吹きあがった血液が雨音に混じり、”ビチャビチャ”と音を立てて降りしきる。
その音が収まるころ、ソレの眼球に刺さったエリーの左手が、”ズルリ”と抜け落ちた。
左腕が赤い地面に力なくに沈む。
それ以上動く気配を見せない。
エリーの口は大きく開かれ、腹がはじけた衝撃で居場所を失った舌が顔を覗かせている。
見開かれた眼は完全に白目を剥き、エリーの意識が絶たれていることを示していた。
ソレの目が”ジュクジュク”とうごめき、再生を終える。
ソレは弾けて内側を晒すエリーの腹部を見下ろした。
飛び散った内臓を一瞥し、血嚢を探す。
開かれた腹の奥にある、半分ほど潰れた血嚢を見つけるのに時間はかからなかった。
ソレの赤い目が怪しく光る。
”ピクリ”とエリーの体が動く。
ソレはゆっくりと手を伸ばし、内臓をまさぐり始める。
その光景は、エリーにも見えていた。
―……なに? これ、私?
ソレの目が見下ろすのは、血嚢をまさぐる自分の腕と、開かれ内臓を晒すエリーの腹部だ。
ソレの目が映す光景を、エリーも見る。
ソレの視界が自分に共有される理由を、エリーは知らない。
だが、自分が何をされているのかはわかる。
―血嚢が欲しいってことかな。
無様に倒れ込み、内臓を明け渡し、だらしなく舌を放りだして白目を剥く。そんな自分を俯瞰しながら、エリーは思う。
―なんでこんなの見せてくるのかな。やめてよ。
エリーの内臓をまさぐる腕の2本が、血嚢を掴む。
自分の内臓を掴まれる感触のおぞましさに、肩を震わせる。
以前ヘレーネに内臓をかき回されたこともあり、エリーにとってこの感触は2度目だった。
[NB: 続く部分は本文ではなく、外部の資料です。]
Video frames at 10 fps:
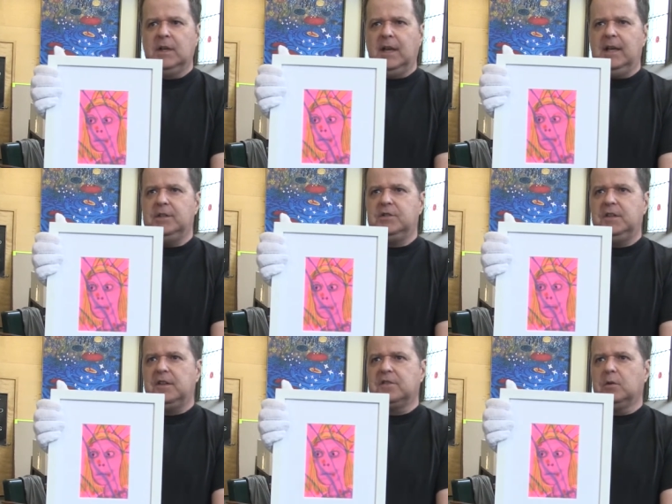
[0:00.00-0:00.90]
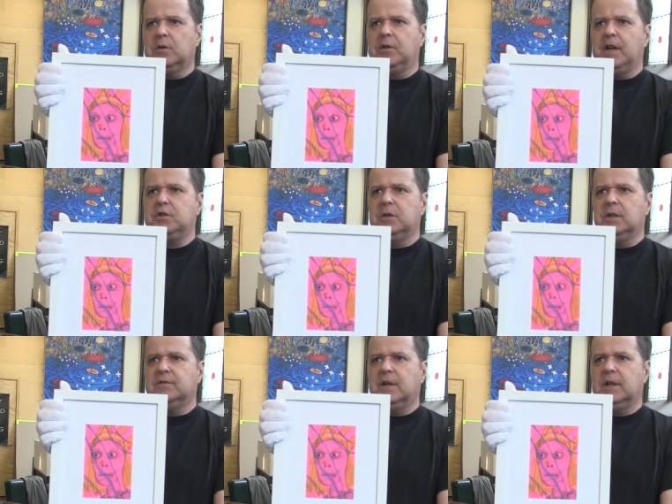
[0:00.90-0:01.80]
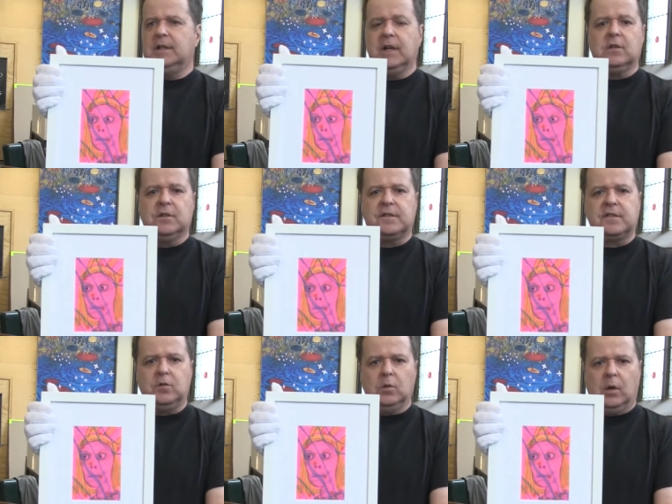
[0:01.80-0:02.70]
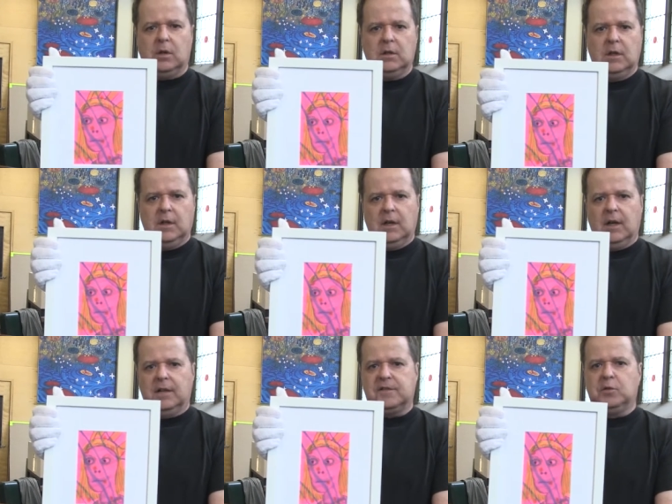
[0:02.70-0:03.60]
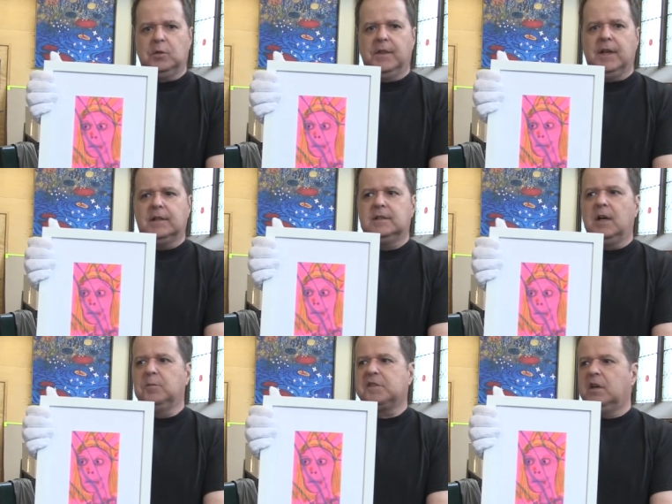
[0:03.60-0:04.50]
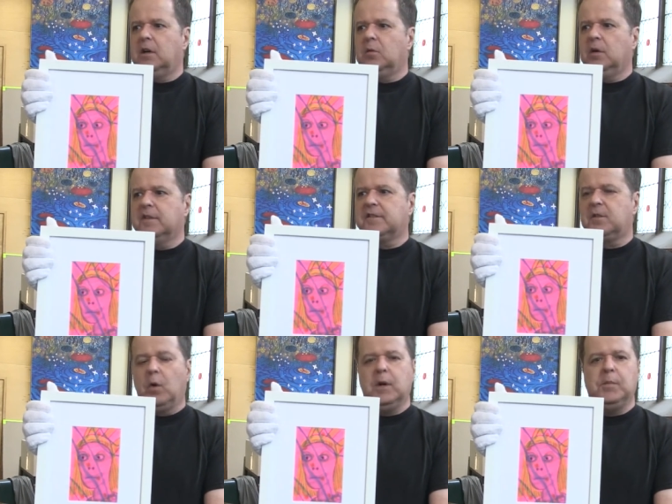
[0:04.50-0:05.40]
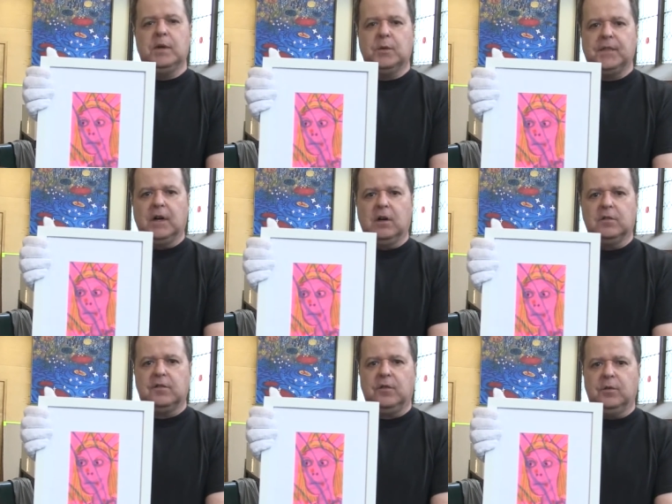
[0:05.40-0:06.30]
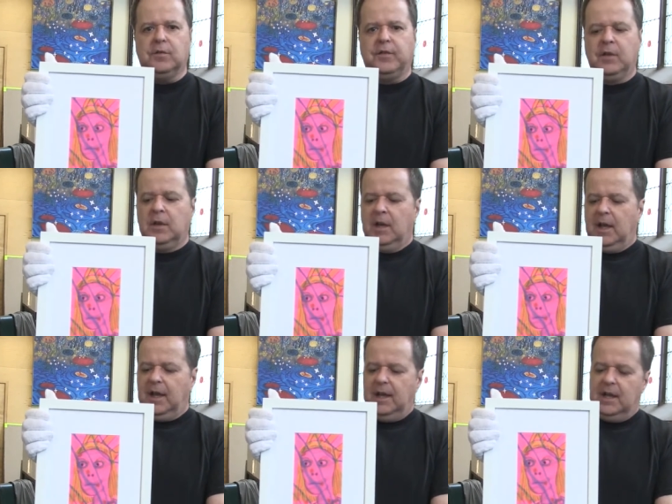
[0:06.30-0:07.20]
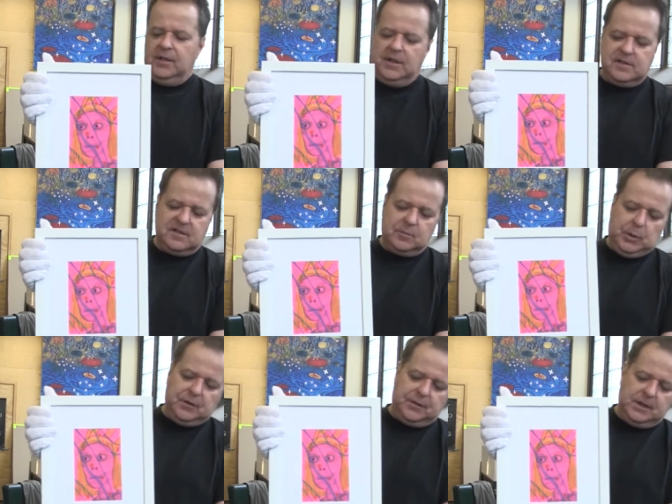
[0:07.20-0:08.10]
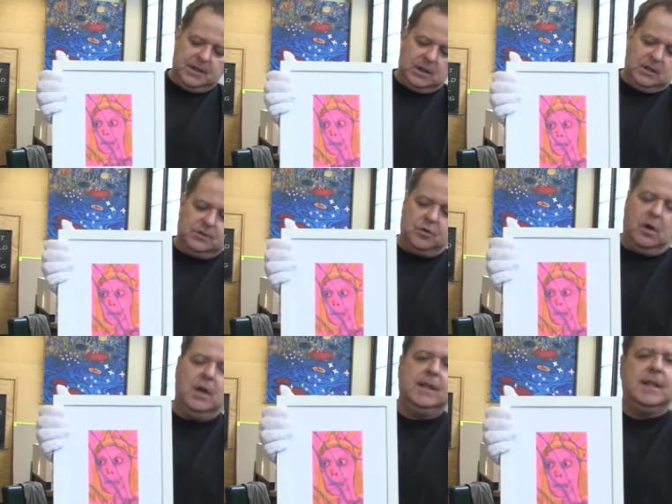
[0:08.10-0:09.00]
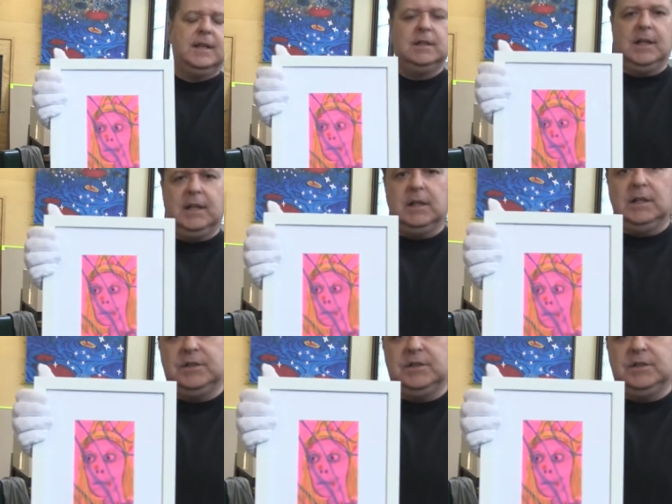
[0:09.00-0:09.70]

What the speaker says: And she's also a graduate of Nichols School, a school that comes to Hallwalls quite a bit with their art students. And this is a beautiful little drawing that Leila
血嚢というヴァンパイアにとって心臓以上の弱点を握られ、弱々しく体を震わせることしか出来ない。
エリーはそんな自分の情けなさに心が折れそうになる。
心が折れてしまわないように、その”情けない”という感情を殺す。
そして考える。
―頭を落としたのに生きてるってことは、頭は急所じゃないんだ。
「あ゛……ぐ……」
無意識に嗚咽を漏らしながら、血嚢が引きちぎられようとする光景を眺め、さらに考える。
―トレヴァー侯爵が飲み込んだあの結晶が急所だとしたら、どこにある……?
答えは簡単だ。
エリーの肩がさらに震える。
血嚢が引っ張られ、体と血嚢をつなぐ管や繊維が悲鳴をあげる。
ソレの視界の外で、ゆっくりとエリーの右腕が動き始める。
白目を剥いたままのエリーの目は、瞼の裏側しか映さない。
だがソレの見ている光景から、肩の筋肉の動きを読み取り、自分の腕の動きをなんとなく理解し、制御する。
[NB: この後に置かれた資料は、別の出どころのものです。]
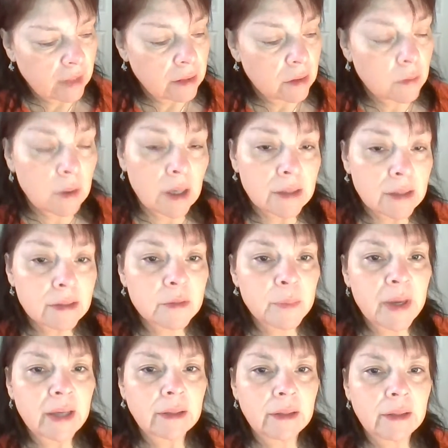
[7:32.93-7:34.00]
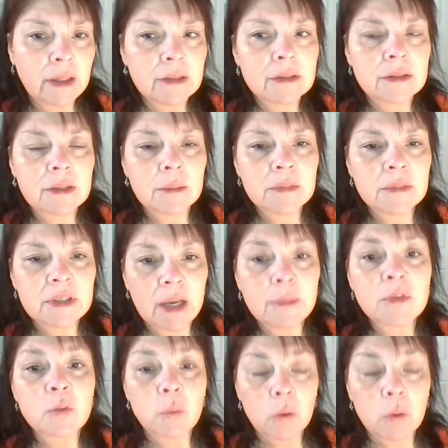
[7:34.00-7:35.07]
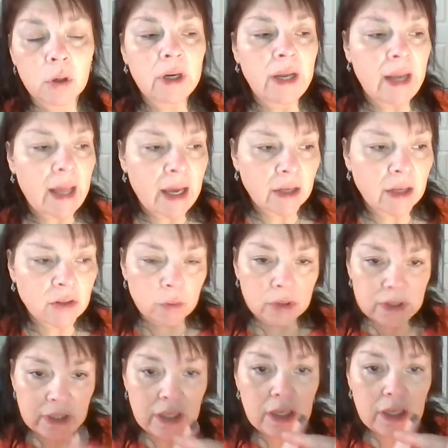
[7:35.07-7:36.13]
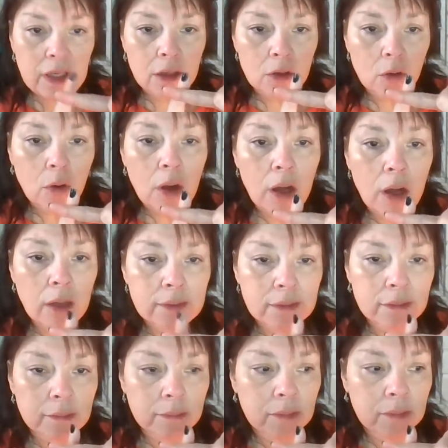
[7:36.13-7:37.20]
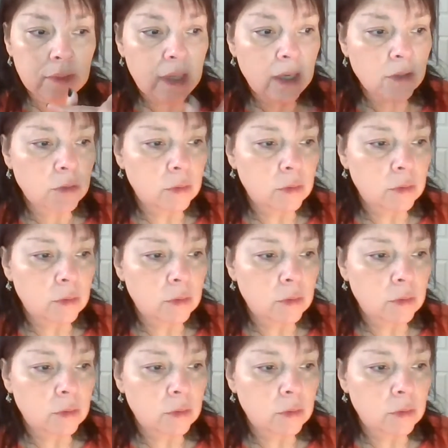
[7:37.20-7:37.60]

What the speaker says: The crosses back then sometimes were an actual T cross, they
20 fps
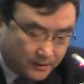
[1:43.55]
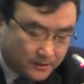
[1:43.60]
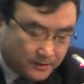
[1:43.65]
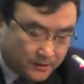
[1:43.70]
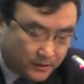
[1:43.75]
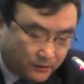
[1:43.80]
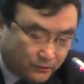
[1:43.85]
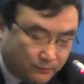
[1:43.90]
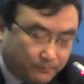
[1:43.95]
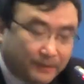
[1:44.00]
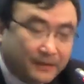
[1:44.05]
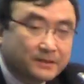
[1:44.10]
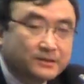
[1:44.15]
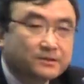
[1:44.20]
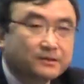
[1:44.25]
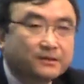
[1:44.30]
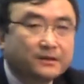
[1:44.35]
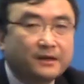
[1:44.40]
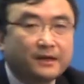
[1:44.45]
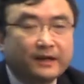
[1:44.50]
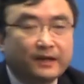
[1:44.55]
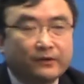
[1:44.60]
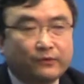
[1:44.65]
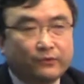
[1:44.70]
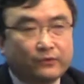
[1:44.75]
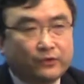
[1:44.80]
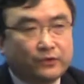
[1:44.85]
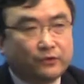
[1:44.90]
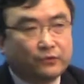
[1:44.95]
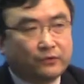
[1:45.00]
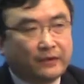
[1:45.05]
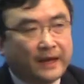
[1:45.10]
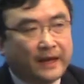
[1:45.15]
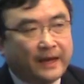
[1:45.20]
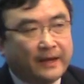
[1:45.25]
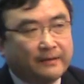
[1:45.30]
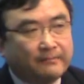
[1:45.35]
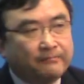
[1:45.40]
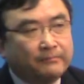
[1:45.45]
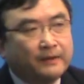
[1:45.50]
So, but certainly you
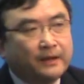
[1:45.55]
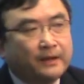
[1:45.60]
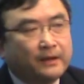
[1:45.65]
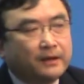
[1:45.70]
can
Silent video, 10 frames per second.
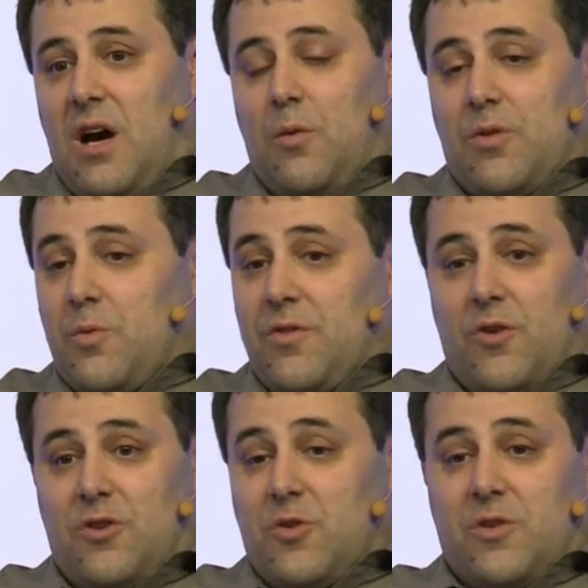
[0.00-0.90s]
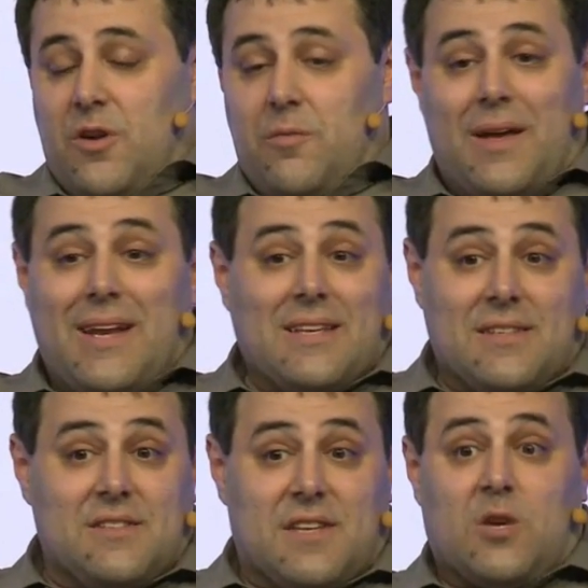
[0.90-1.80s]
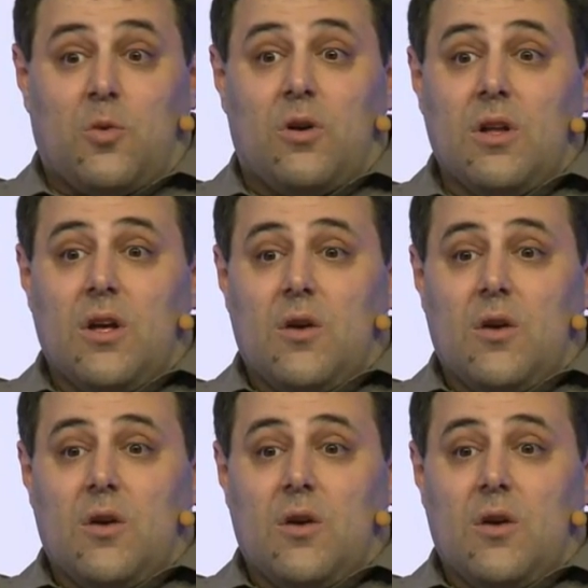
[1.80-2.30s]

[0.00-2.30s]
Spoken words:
with Win32, and they're in essence equal.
ソレの腕がエリーの血嚢を引きちぎるのと、同時だった。
エリーの指尖硬化した右手がトレヴァー侯爵の背骨を断つ。
背骨を断ち、肋骨を歪ませ、その奥にある結晶状の何かを砕く。
そしてエリーの指先が、トレヴァー侯爵の胸を突き破り、貫通した。
その瞬間、ソレは自らが砕けたのを感じた。